Birkaç lokma sonra çatalımı bıraktım, Kendini suçlamanı gerektirecek bir şey yok, dedim. Nasıl olmaz, dedi çatalını tabağındaki bezelyelerin üzerinde gezdiriyordu, bu fikri ben ortaya atmadım mı, seni bu işe biraz da ben itelemedim mi? Nasıl bu kadar düşüncesiz davrandım aklım almıyor. Evet ama, benim orada olmamam yaşananları engellemeyecekti ki, dedim, yalnızca tanık olmayacaktım, ne zamandan beri konforu önemser olduk. Yıllar önce bu ülkeyi silahlanmamak pahasına ardımızda bıraktık, yakalanıp işkence görmemek için terk etmek zorunda kaldık. Bir şey değiştirebildik mi? O zaman haklı bir sebebimiz vardı belki, şimdiyse gerçek bir silahımız var.

Demek istediğim böyle bir şey değil, dedi. Orası seni yok etti. Sesi titriyordu. Devamı gelmedi. Aslında tam olarak bunları söylemek istiyordu. Tutkumu terk edecek kadar büyük bir kötülüğün ortasında kaldığımı, bütün o korkunçluğu kaydetmenin içimi nasıl çürüttüğünü biliyor,onca ölümden sonra benim de yavaş yavaş öldüğümü, içimden meni yerine kan çıkacak kadar canımın yandığını görmek onu mahvediyordu. Yemekten sonra balkonda oturup birer kadeh şarap içtik, sigara tüttürdük. Eskiden çevresinde piknik yaptığımız bir şelale vardı, dedim, kurumuş, ağaçlar yok olunca su da yok olmuş. Şuna bak. Ne kuş ne kurbağa ne de cırcırböceklerinin sesi. Dışarısı bu kadar sessizken insan içini daha net duyuyor. Kadehimi bırakıp istemsizce ağlamaya başladım. Masanın üzerinden uzanıp omzumu sıktı. Tükenmiş hissediyordum. Geçecek, dedi, elbet geçecek.

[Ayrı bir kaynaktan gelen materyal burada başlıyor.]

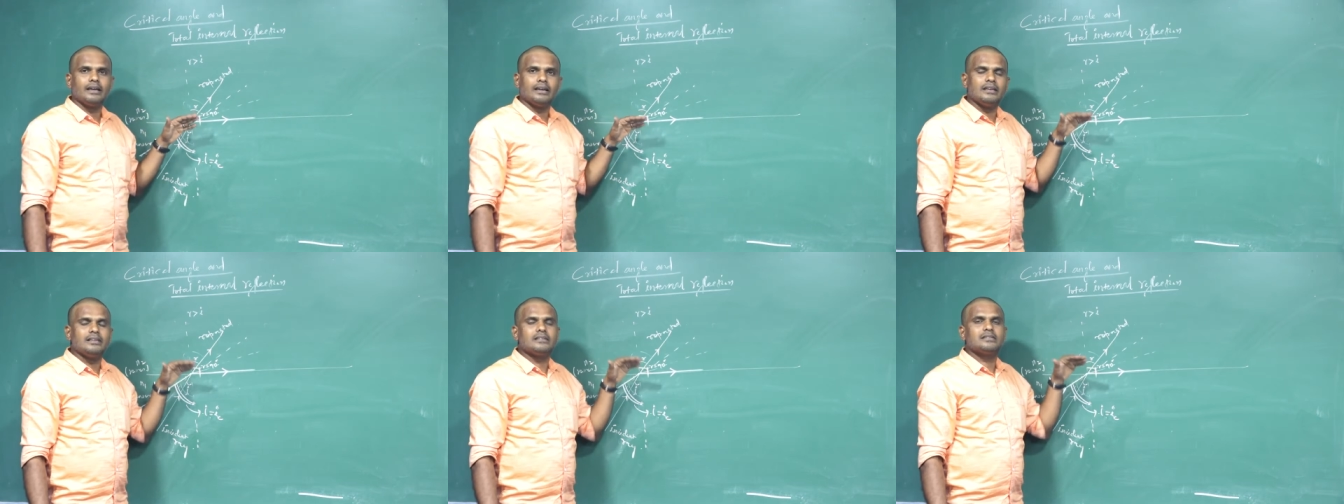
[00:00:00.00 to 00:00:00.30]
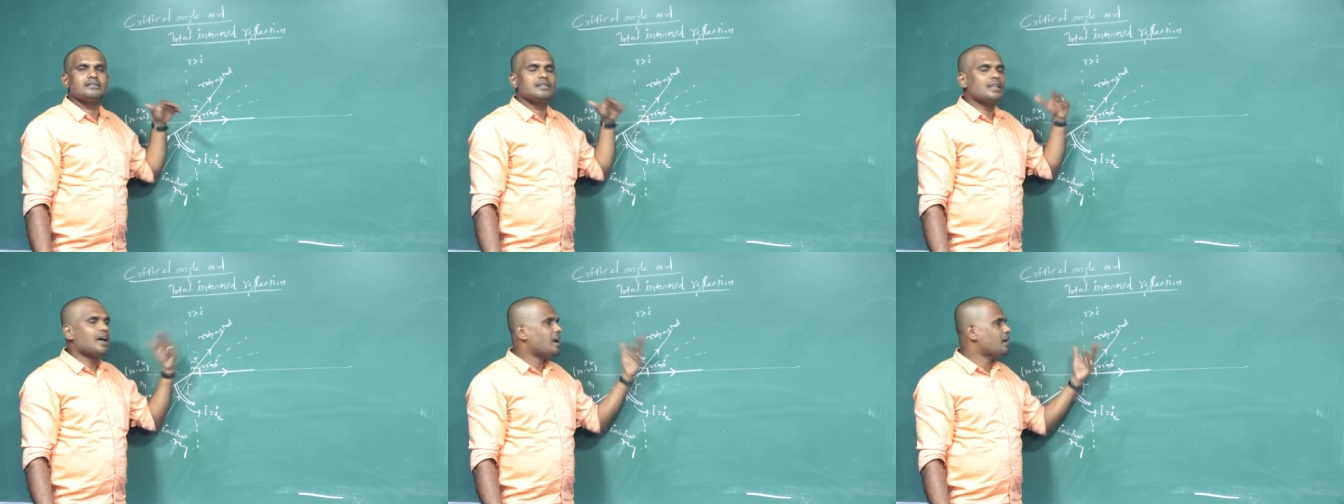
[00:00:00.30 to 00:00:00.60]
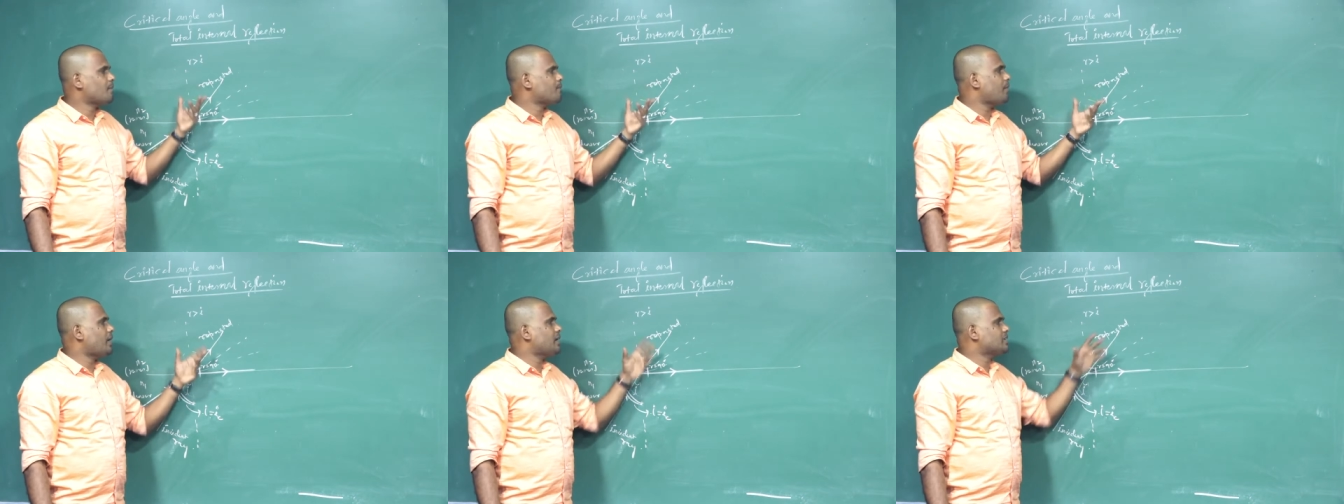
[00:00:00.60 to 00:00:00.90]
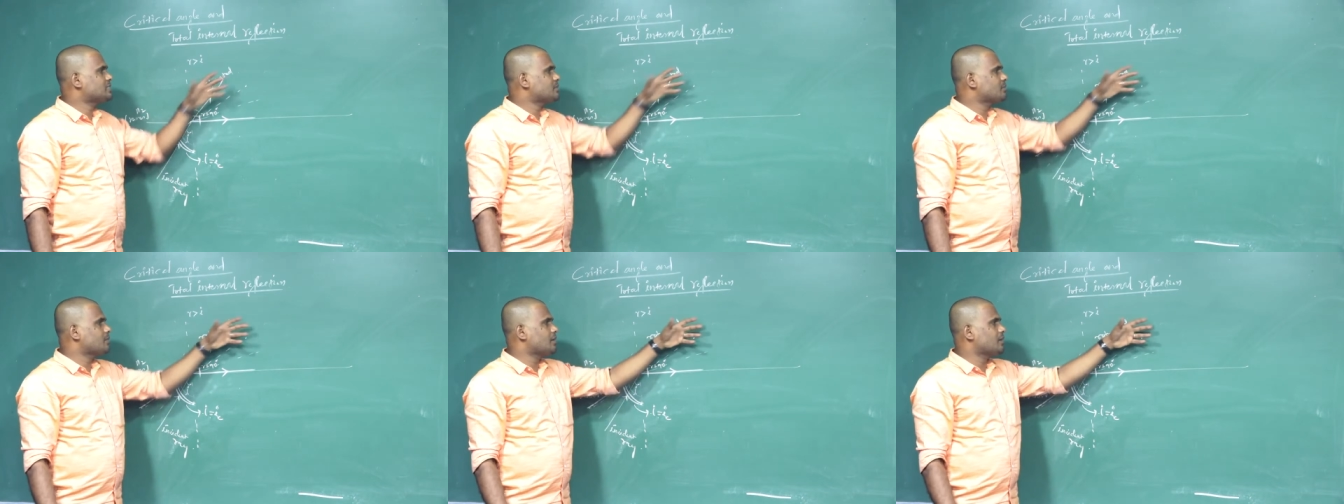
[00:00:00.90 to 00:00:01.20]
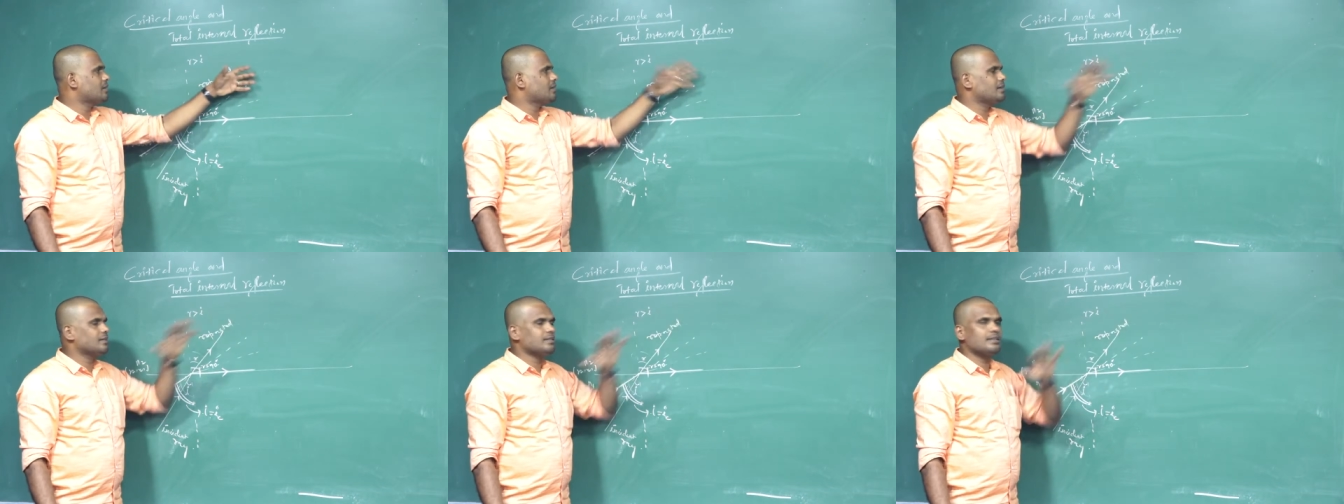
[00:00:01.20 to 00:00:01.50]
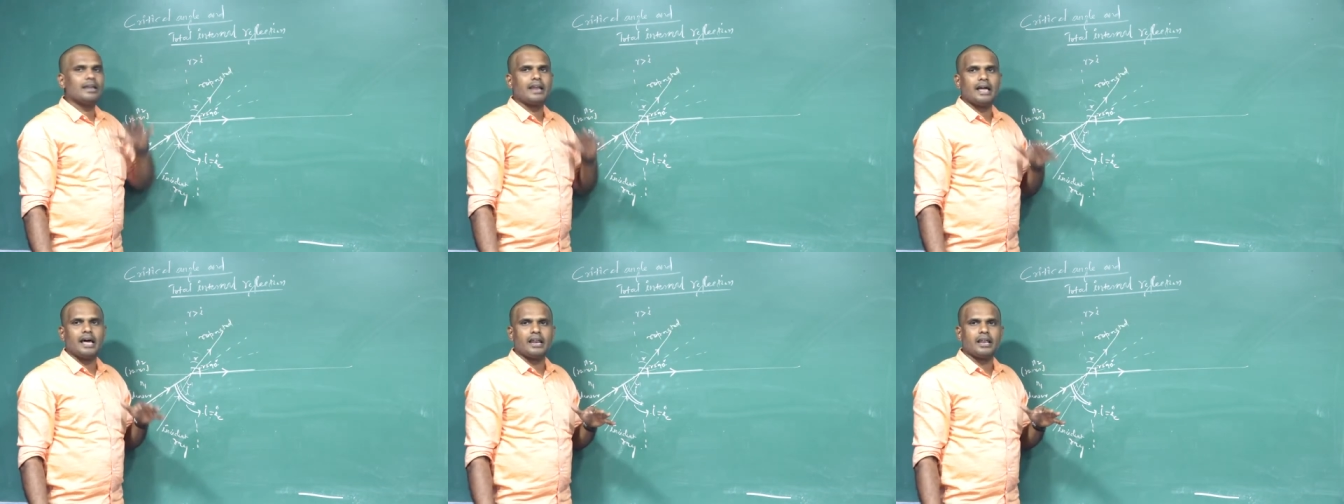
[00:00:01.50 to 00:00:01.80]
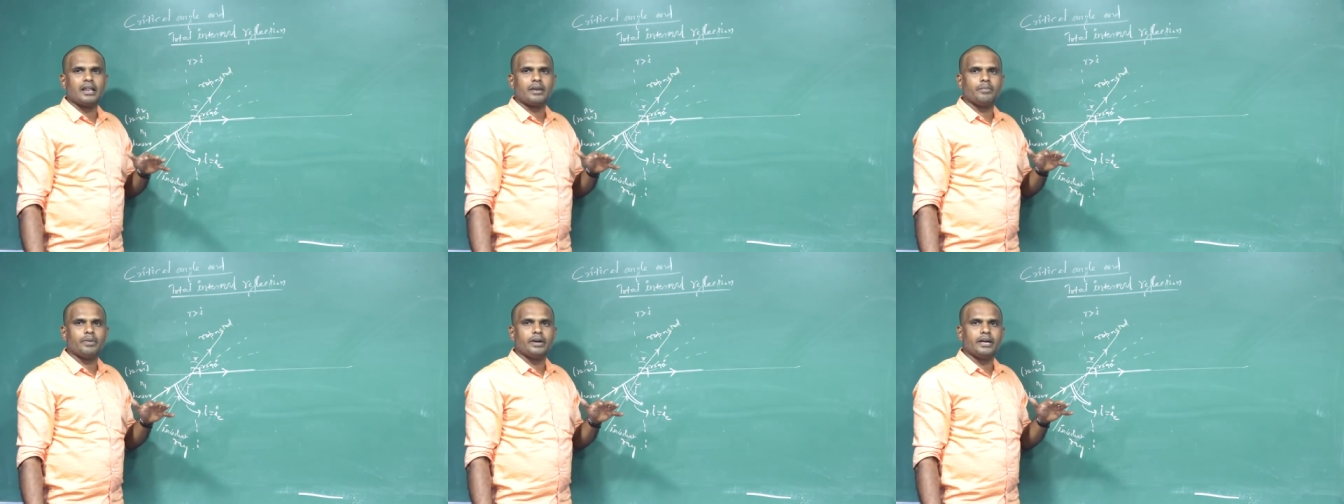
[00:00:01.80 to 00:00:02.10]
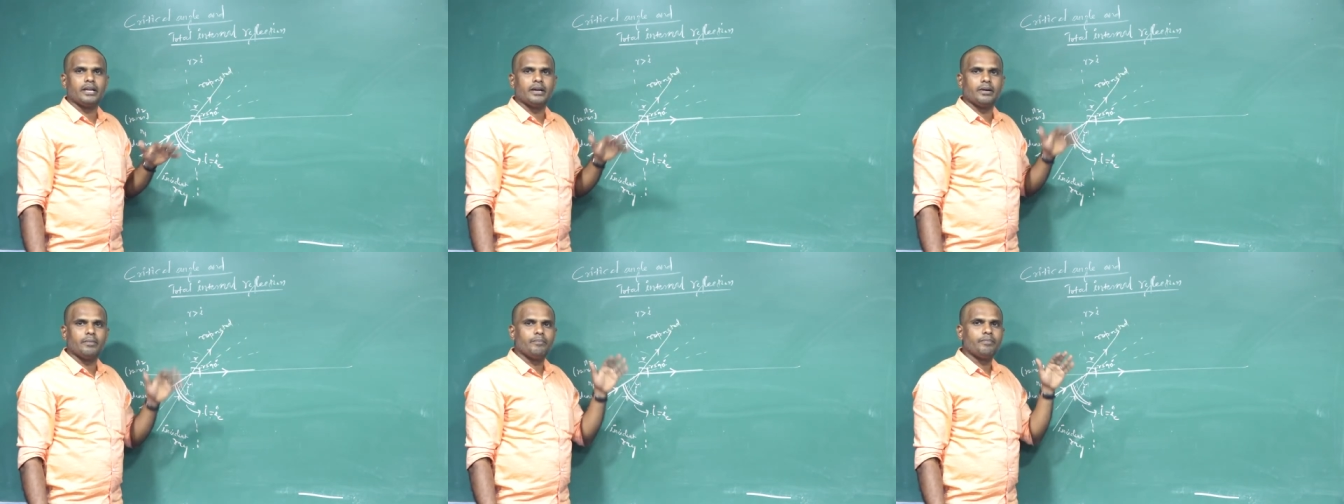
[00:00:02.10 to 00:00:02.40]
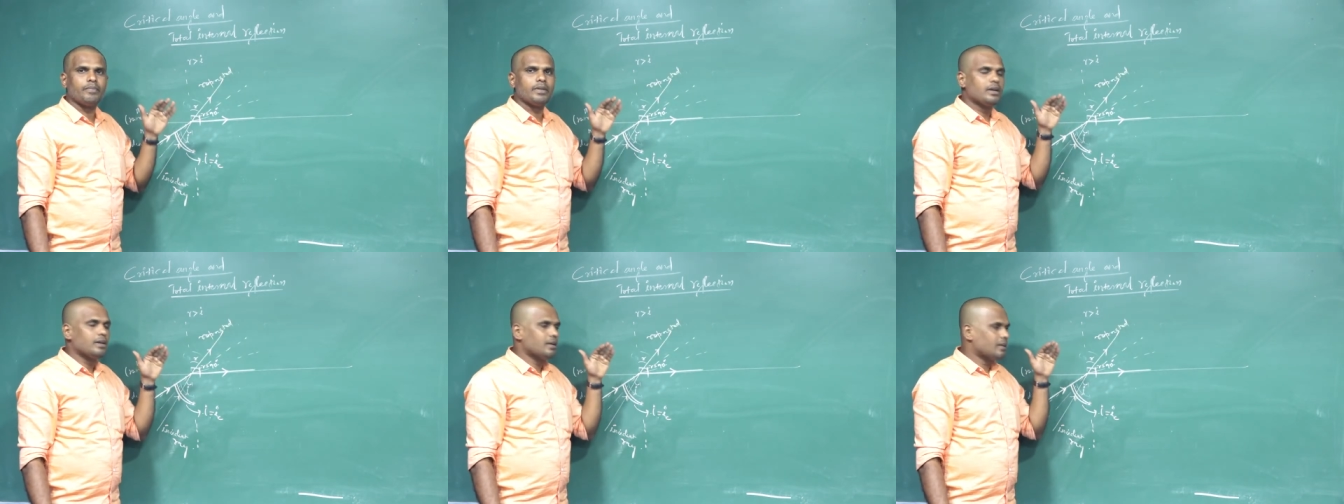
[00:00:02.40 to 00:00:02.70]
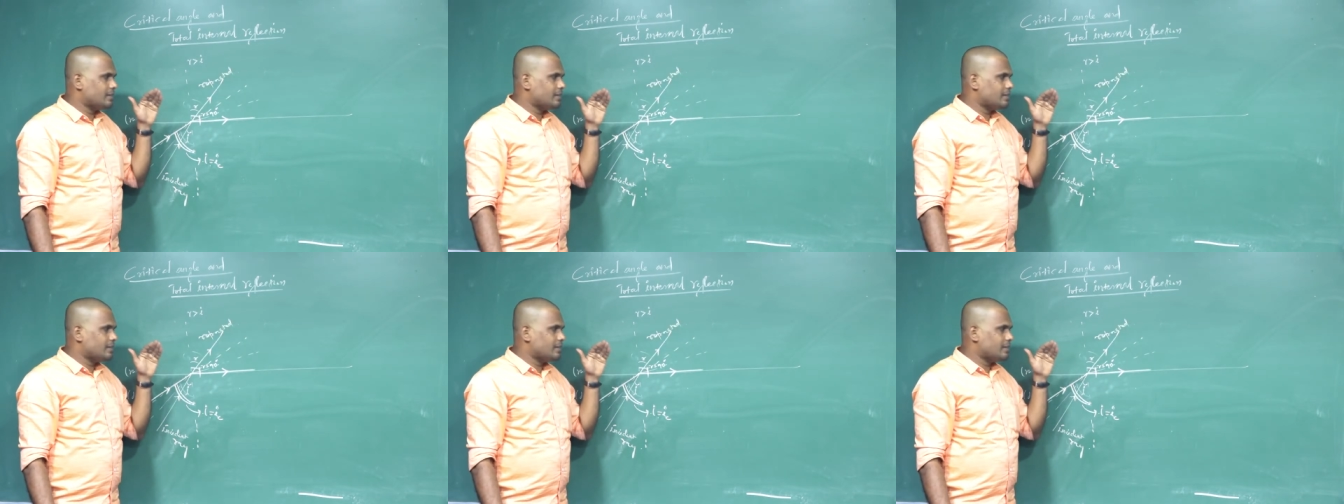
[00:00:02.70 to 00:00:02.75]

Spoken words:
is not possible in the rarer medium.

Oraya nasıl gittiğimi ya da oradan nasıl döndüğümü bilmiyordum. Tek bildiğim, bir anda kendimi orada buluvermemdi. İnsanların yıkılan dünyalarından kaçıp sığındığı, her şeyden soyutlanmış bir zamanda, en ufak bir medeniyet izinin olmadığı o ormanın içinde.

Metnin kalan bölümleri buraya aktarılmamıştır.